On December 14, 2012, CRA released Guidance CG-018 Arts Activities and Charitable Registration. The Guidance replaces CRA’s former published policy statements on arts and charitable registration, which were quite limited in scope. The Guidance provides a thorough summary of CRA’s positions on how organizations conducting and supporting arts activities can obtain and maintain charitable registration.
We reported previously in this Newsletter on a draft version of CG-018 that was released in November 2011. The final Guidance has not been changed significantly from the draft version released in November.
The Guidance confirms that there are three broad categories of activities related to the arts that may qualify as charitable purposes under one or more of the four heads of charity. These are:
- teaching or training artists, art students, or the public through structured activities (which may be charitable as advancement of education);
- exhibiting, presenting, or performing artistic works (which may be charitable under the fourth head of charity – advancing the public’s appreciation of the arts); and
- activities that enhance an art form or style within the arts industry for the benefit of the public (which may also be charitable under the fourth head of charity – promoting commerce or industry of the arts).
The Guidance states that in order to be found charitable under the fourth head of charity – which includes activities that advance the public’s appreciation of the arts, as well as activities that promote commerce or the arts industry – it will be necessary to satisfy two criteria: (i) art form and style and (ii) artistic merit. These criteria are intended to ensure that the artistic works being presented and/or promoted fall into recognized categories of art forms and styles – e.g., “jazz music”, with “music” constituting the art form and “jazz” constituting the style – and meet a minimum standard of quality so as to be considered to deliver a charitable benefit.
The Guidance elaborates on the tests that CRA will apply in determining whether these criteria are met. With respect to art form and style, CRA states that an organization must demonstrate common or widespread acceptance of both the form and style of art within the Canadian arts community. Appendix C to the Guidance sets out art forms and styles that will be presumed to have common and widespread acceptance, without further evidence. For new art forms or styles, organizations are expected to provide enough information to enable the CRA to assess whether they have received common and widespread acceptance. Evidence that will support the common or widespread acceptance of an art form/style includes:
- the art form and style is taught at accredited Canadian institutions of higher learning;
- the art form and style is recognized by a national or provincial/territorial arts body in Canada; and
- the art form and style is recognized in established Canadian academic arts journals or arts publications.

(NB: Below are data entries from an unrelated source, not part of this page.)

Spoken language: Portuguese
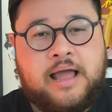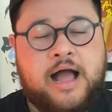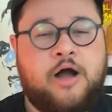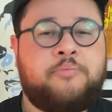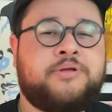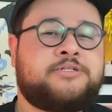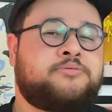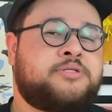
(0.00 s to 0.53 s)
ao
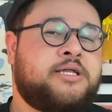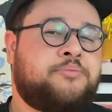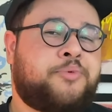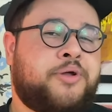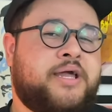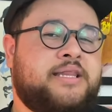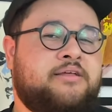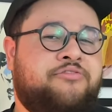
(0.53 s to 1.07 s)
mesmo tempo
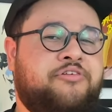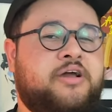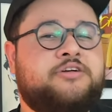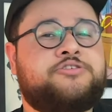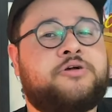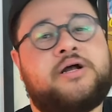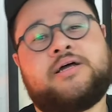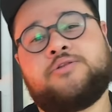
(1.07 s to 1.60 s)
que ele fica
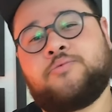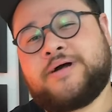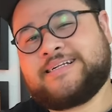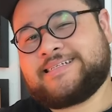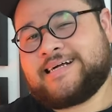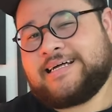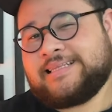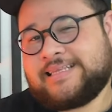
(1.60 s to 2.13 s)
jogando
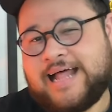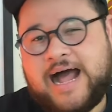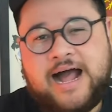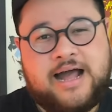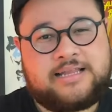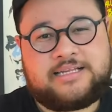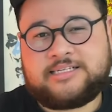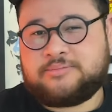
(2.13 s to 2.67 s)
umas
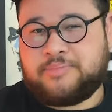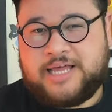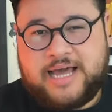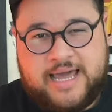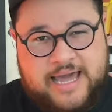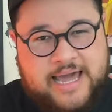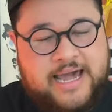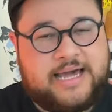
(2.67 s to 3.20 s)
cantadas para
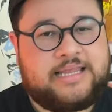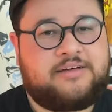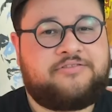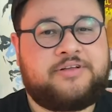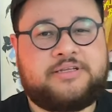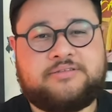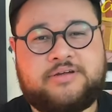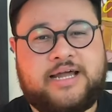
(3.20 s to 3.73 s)
ela,
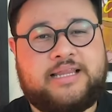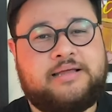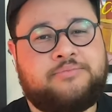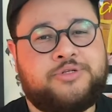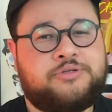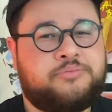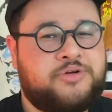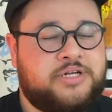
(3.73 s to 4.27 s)
falando que ela é
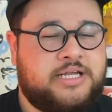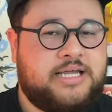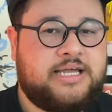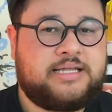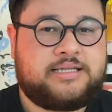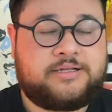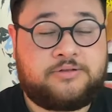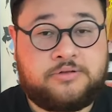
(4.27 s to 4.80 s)
muito
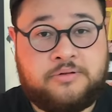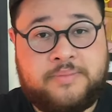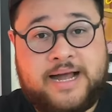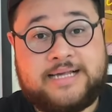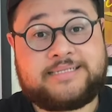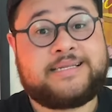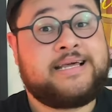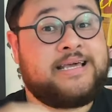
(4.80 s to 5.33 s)
bonita e tudo
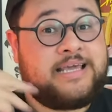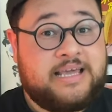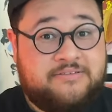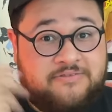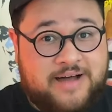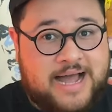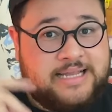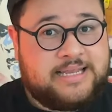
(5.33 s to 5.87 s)
mais, e
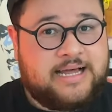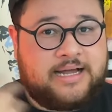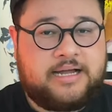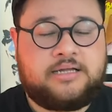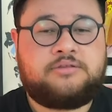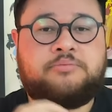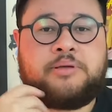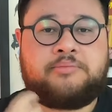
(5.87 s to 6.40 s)
vai
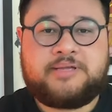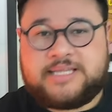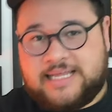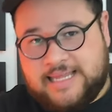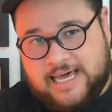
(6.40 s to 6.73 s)
tacando bebidaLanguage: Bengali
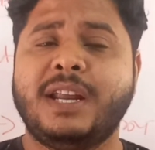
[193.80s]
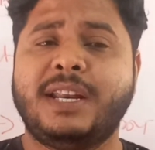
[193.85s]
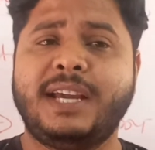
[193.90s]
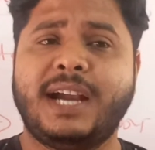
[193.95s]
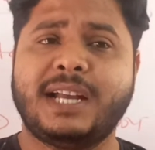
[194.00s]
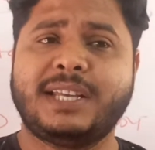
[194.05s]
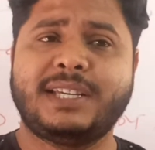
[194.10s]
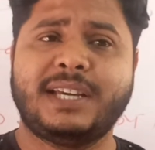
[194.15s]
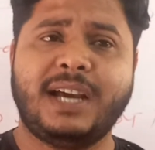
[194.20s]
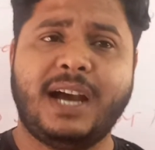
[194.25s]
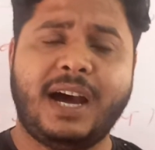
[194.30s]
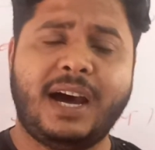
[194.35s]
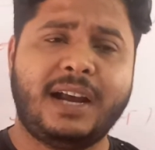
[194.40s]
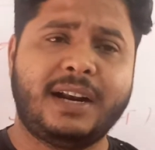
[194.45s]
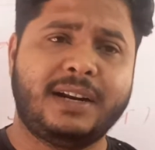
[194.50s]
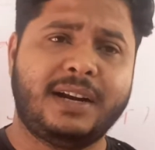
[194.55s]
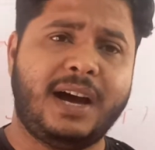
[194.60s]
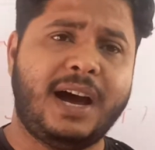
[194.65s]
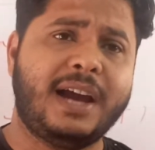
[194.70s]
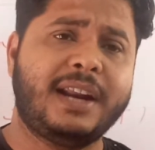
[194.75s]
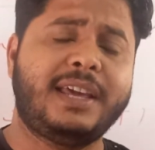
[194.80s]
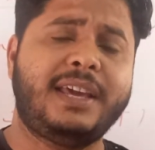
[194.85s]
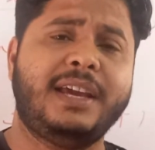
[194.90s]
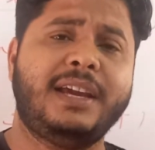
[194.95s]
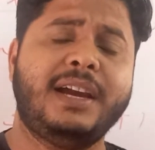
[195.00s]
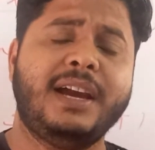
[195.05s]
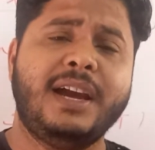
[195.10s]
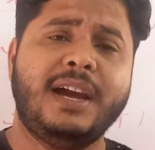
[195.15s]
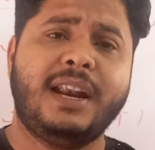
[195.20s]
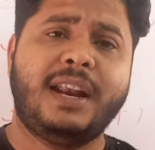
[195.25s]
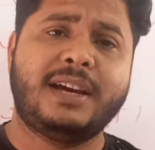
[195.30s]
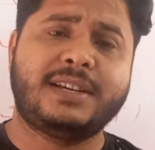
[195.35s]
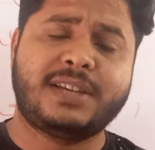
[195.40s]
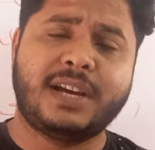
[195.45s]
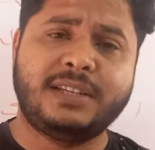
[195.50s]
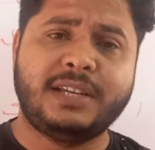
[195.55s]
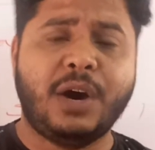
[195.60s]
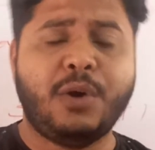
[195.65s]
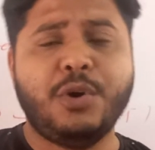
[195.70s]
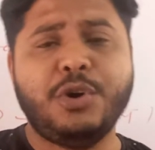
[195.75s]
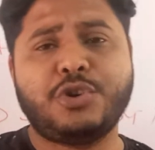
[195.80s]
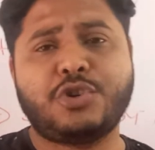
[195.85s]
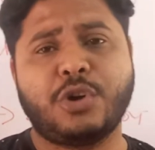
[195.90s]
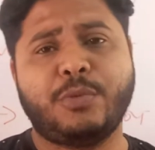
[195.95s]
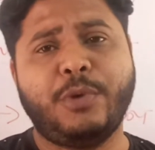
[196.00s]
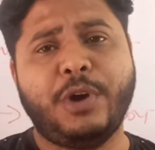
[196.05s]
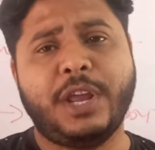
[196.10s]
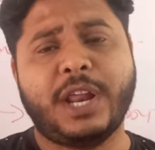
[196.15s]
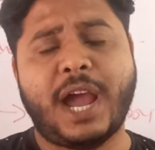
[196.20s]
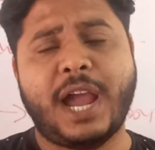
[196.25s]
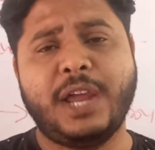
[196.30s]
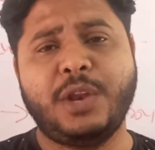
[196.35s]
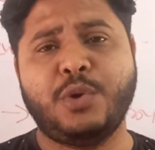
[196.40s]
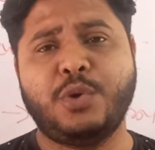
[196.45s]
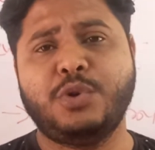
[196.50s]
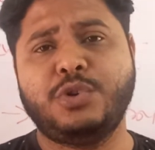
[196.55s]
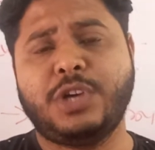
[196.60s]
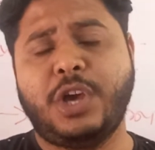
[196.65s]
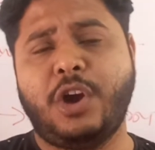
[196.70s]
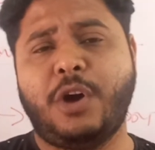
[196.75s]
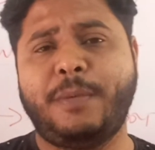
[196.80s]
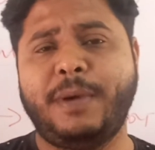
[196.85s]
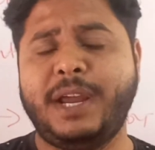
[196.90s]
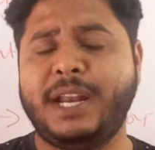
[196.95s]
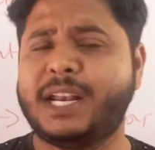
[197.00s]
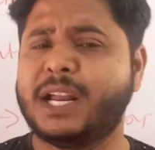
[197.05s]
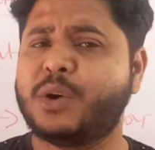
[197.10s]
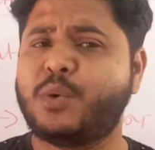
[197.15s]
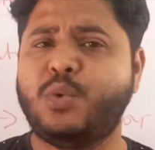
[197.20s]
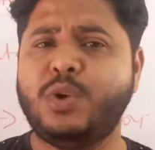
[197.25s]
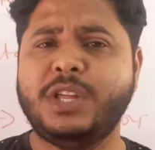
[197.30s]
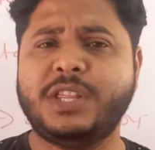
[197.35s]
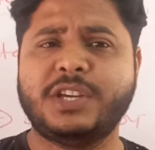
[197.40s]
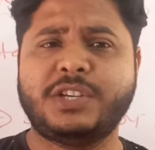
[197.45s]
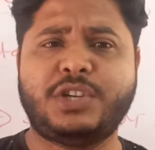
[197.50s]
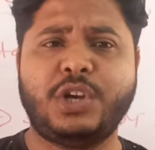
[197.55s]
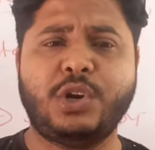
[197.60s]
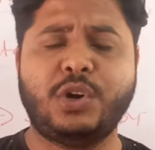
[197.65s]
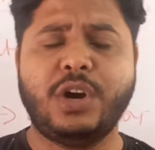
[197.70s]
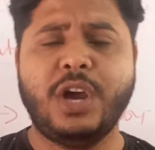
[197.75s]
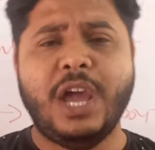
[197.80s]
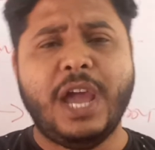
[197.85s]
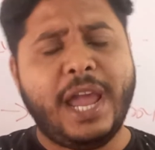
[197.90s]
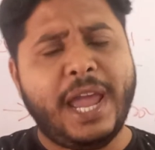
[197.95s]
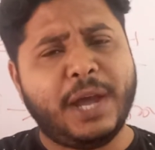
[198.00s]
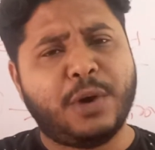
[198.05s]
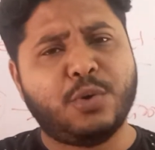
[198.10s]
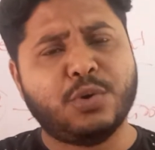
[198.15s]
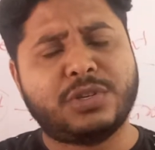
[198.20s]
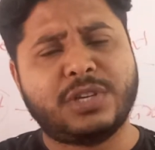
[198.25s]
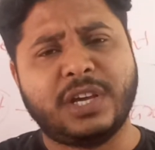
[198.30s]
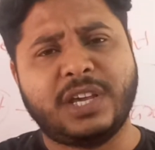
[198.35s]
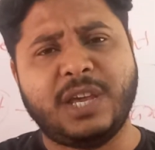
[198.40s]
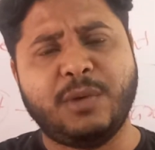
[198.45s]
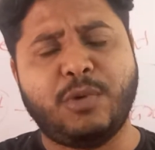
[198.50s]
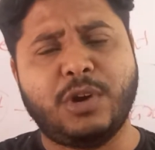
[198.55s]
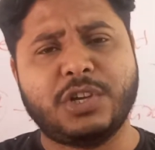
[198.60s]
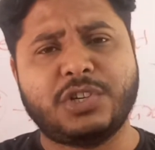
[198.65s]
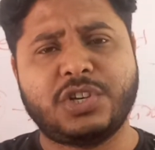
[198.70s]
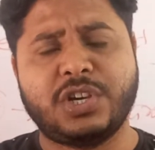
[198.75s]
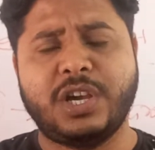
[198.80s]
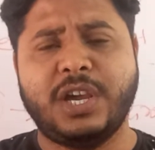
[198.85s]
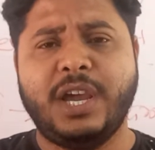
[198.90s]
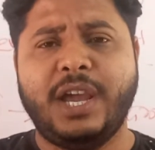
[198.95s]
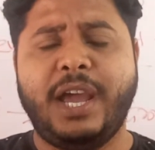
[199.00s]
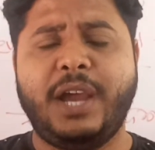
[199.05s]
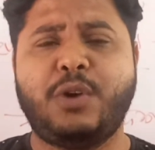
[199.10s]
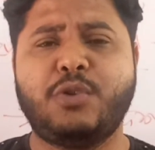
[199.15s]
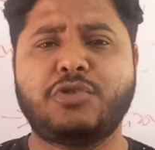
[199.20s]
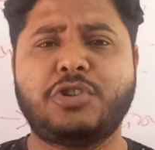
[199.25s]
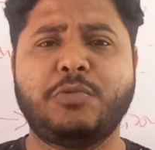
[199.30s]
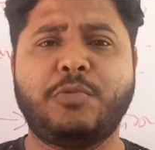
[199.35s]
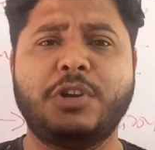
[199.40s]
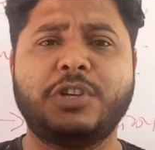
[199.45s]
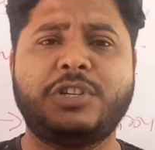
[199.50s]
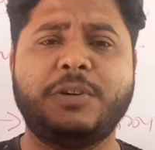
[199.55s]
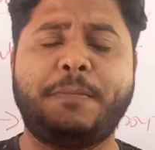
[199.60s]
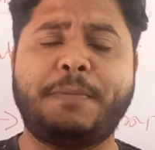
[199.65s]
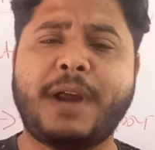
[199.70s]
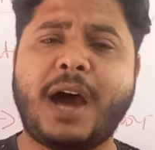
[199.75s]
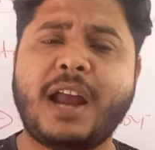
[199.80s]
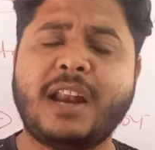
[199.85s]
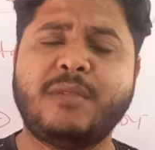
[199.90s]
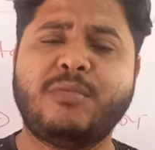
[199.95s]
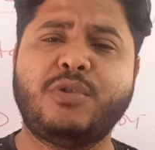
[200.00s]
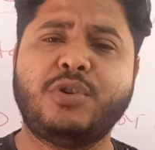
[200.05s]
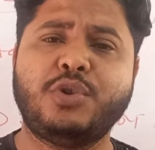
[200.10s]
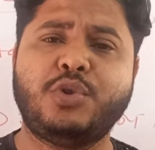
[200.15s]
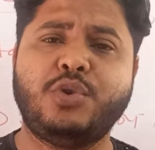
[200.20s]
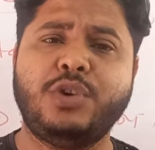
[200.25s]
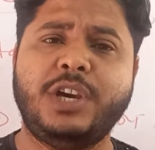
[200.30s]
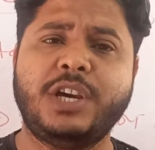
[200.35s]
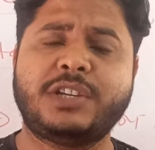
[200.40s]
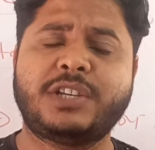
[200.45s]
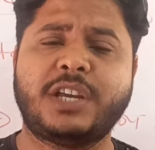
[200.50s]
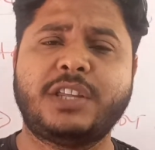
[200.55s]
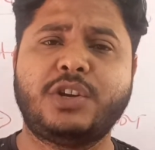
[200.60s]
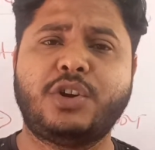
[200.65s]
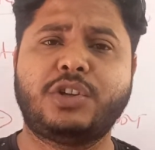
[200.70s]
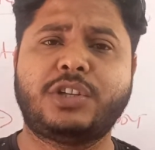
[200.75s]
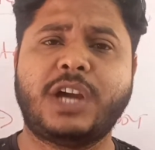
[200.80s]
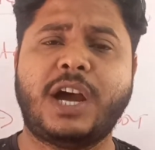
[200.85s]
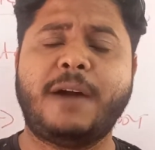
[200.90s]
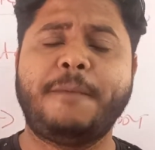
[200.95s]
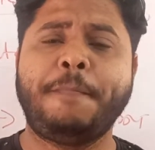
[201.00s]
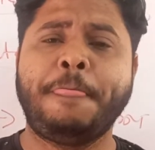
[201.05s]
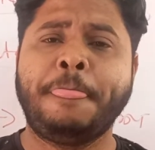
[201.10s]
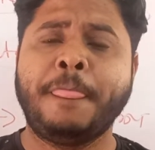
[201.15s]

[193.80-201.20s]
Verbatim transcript: ঠিক আছে আর আর কি না সাজা ওই সময়ের আইন অনুযায়ী হবে এটা কুড়িতে ছিল একুশে কি বলেছে একুশে বলেছে প্রাণ এবং দৈহিক স্বাধীনতা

To demonstrate that an artistic work has artistic merit, organizations must meet an objective test to demonstrate the quality of the work. In addition to providing a detailed description of the artistic work, organizations will need to demonstrate that the work was selected for exhibition or promotion through an open, unbiased selection process and that the work has been reviewed or vetted by independent sources (mainstream media sources, arts publications, etc) and/or that the artist has established artistic training and qualifications.
The Guidance also discusses the issue of private benefit, noting that charitable arts organizations must operate to provide a public benefit to the broad community and not to support the careers of specific artists. Any private benefits that arise from an organization’s activities must be incidental only.
CRA also addresses the criteria applied to the charitable registration of arts councils, which typically exist to promote public participation in the arts, as well as museums, art galleries and performance venues. The criteria applied to these organizations are consistent with those discussed above.
Arts organizations that have charitable registration, or are considering whether to seek charitable registration, should consult the Guidance carefully.